YOUR INSTRUCTIONS » Give back the records below exactly, omitting the pictures.
*** PROVIDED ENTRIES Section Begins ***
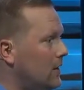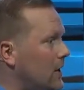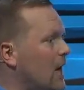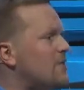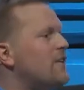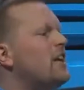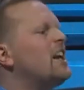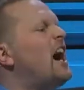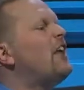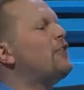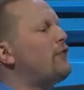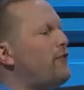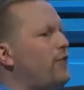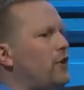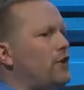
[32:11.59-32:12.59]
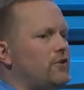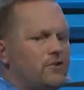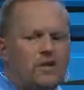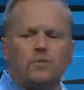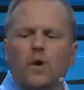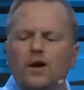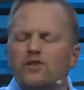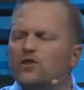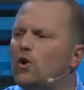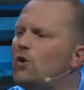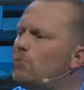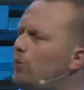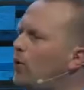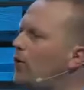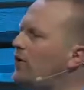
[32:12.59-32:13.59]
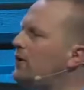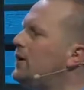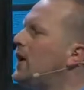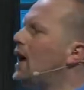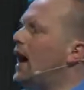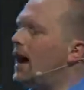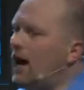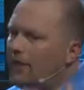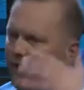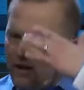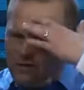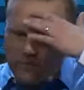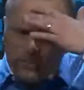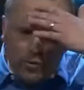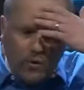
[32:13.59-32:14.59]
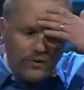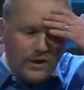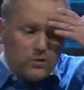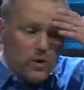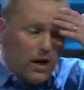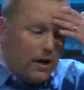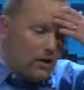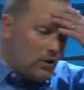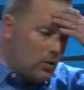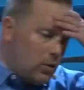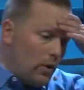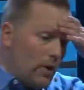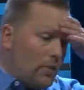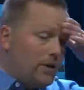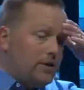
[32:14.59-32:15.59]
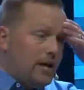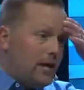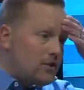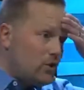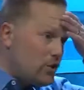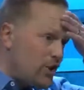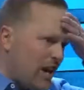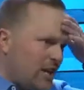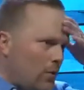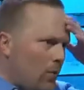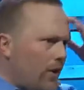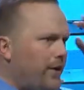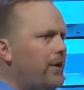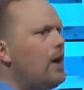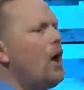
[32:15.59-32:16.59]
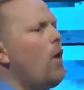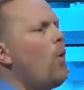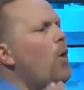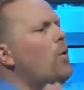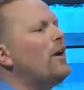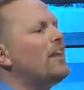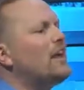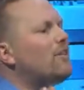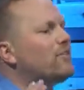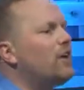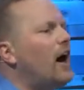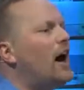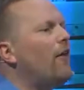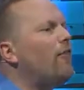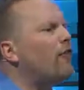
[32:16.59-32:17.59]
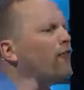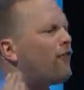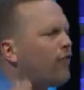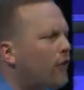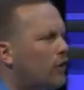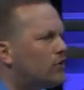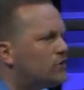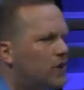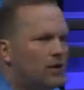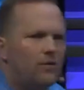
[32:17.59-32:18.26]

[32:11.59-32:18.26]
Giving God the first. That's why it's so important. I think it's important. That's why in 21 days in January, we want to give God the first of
*** PROVIDED ENTRIES Section Ends ***
TASK OUTPUT »
[32:11.59-32:12.59]
[32:12.59-32:13.59]
[32:13.59-32:14.59]
[32:14.59-32:15.59]
[32:15.59-32:16.59]
[32:16.59-32:17.59]
[32:17.59-32:18.26]

[32:11.59-32:18.26]
Giving God the first. That's why it's so important. I think it's important. That's why in 21 days in January, we want to give God the first of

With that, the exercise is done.